It's also, even now with a dozen different streaming services, cheaper to stay subscribed to everything than it used to be to buy media. I have a gigantic DVD collection I spent way too much money and time on that's basically just room decor at this point. I can watch all that stuff and so much more at much better than DVD quality without even getting off my couch these days.Like I said, it wasn't much of a trick for Netflix - TV shows were like this from the start, and movies were and still are pay-per-view first, and a product later. It's only games that start with ownership.
While games are currently being stubborn with pricing, I think that's where we're eventually going to end up too. Right now the people who buy games seem to mainly be the middle aged people who grew up buying games. Kids/young adults seem to almost exclusively play free to play and mobile games. I'm sure part of that is because as a kid you don't have much money, I would have been all over FTP games had they existed in the 80s/90s, but part of it is they just think about things differently, they are growing up with smartphones and tablets in their hands.
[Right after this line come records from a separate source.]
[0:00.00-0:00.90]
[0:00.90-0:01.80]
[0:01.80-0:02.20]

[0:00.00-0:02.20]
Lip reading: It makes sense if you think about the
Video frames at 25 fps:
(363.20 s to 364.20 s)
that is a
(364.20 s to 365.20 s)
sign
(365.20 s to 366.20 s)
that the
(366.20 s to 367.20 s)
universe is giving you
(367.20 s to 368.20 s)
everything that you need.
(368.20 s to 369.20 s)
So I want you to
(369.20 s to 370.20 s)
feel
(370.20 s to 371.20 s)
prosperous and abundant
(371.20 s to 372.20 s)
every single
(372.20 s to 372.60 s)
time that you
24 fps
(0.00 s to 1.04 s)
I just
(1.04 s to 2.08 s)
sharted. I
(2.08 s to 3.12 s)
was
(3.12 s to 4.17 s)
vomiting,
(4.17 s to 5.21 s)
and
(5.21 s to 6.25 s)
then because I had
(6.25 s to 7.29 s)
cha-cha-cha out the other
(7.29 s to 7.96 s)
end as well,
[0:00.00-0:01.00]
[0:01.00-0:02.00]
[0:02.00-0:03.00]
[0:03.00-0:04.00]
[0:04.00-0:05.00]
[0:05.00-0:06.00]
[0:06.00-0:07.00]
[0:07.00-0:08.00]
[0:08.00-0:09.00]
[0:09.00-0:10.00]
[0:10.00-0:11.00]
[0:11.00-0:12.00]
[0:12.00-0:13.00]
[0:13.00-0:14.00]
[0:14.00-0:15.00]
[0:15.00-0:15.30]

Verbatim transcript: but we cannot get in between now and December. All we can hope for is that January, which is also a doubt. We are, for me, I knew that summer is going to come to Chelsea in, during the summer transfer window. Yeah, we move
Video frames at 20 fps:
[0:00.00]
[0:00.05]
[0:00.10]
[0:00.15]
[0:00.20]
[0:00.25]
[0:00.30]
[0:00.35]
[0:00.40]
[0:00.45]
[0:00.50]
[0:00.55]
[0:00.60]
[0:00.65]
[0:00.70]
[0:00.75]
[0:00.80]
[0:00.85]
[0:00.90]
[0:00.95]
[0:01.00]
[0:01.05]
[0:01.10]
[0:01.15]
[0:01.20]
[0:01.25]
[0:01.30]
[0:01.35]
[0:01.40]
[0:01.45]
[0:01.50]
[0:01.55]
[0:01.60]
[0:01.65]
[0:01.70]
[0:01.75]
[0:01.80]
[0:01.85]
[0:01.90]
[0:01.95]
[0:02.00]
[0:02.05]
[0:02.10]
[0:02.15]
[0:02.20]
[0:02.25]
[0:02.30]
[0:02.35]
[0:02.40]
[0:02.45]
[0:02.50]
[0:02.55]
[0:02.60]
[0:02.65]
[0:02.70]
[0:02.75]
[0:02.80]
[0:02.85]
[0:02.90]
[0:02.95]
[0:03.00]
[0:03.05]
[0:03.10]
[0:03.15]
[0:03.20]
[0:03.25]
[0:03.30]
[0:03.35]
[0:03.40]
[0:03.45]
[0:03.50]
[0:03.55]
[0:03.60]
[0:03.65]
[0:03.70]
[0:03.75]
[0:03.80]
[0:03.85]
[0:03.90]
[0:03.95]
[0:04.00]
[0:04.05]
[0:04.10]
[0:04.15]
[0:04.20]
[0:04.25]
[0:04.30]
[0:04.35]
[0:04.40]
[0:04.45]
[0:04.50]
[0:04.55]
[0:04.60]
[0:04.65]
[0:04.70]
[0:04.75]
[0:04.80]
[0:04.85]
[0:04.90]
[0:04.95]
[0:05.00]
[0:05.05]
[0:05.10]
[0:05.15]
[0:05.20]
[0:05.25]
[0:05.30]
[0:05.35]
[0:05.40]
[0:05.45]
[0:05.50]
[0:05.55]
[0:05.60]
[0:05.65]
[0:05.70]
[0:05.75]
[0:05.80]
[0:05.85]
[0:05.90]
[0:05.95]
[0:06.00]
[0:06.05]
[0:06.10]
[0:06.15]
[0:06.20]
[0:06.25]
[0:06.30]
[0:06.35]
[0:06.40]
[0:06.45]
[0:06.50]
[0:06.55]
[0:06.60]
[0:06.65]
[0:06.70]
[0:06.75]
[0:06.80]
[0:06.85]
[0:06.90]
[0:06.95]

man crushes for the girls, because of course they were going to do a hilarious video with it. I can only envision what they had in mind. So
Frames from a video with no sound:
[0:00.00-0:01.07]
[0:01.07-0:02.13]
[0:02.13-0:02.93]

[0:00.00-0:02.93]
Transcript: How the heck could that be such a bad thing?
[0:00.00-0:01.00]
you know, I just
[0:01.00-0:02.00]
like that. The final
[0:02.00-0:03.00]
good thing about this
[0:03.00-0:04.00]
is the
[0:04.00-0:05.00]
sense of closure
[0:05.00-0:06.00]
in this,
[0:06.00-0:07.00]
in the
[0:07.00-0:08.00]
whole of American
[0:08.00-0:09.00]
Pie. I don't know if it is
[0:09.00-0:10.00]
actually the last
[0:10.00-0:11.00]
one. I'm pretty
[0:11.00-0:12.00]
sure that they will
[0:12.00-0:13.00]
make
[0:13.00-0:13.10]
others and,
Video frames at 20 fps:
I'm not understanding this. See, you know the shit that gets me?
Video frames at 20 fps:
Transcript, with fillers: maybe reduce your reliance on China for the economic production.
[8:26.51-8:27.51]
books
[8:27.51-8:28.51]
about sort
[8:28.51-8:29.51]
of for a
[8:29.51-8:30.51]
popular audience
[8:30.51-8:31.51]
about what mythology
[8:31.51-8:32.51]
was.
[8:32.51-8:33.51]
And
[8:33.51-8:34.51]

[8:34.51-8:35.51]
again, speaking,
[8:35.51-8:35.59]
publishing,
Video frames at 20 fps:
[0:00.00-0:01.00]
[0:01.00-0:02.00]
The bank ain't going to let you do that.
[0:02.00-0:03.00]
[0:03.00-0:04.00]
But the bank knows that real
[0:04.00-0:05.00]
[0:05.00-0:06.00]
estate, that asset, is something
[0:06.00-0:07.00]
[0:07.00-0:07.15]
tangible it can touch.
I can see those kids moving to subscription services as they get older, they are already use to that for music and video, and the monthly nature makes them seem cheaper, or at least more accessible to someone with a tight budget. Based on what I have seen, trying to convert them to $70, $80, or whatever game prices are eventually pushed up to is going to be an incredibly hard sell, when they could just go back to Minecraft or Fortnite, or pay for GamePass and get a huge chunk of curated games. I'm pretty sure that's why MS is shifting so hard to GamePass, and why Epic is coming at it from the other end making Fortnite into a game platform. Neither of them are worried about us, our generation has proven that we'll pay for anything at damn near any price, they are thinking about what things are going to look like in 2030 and 2040 when their core market is people who are kids now.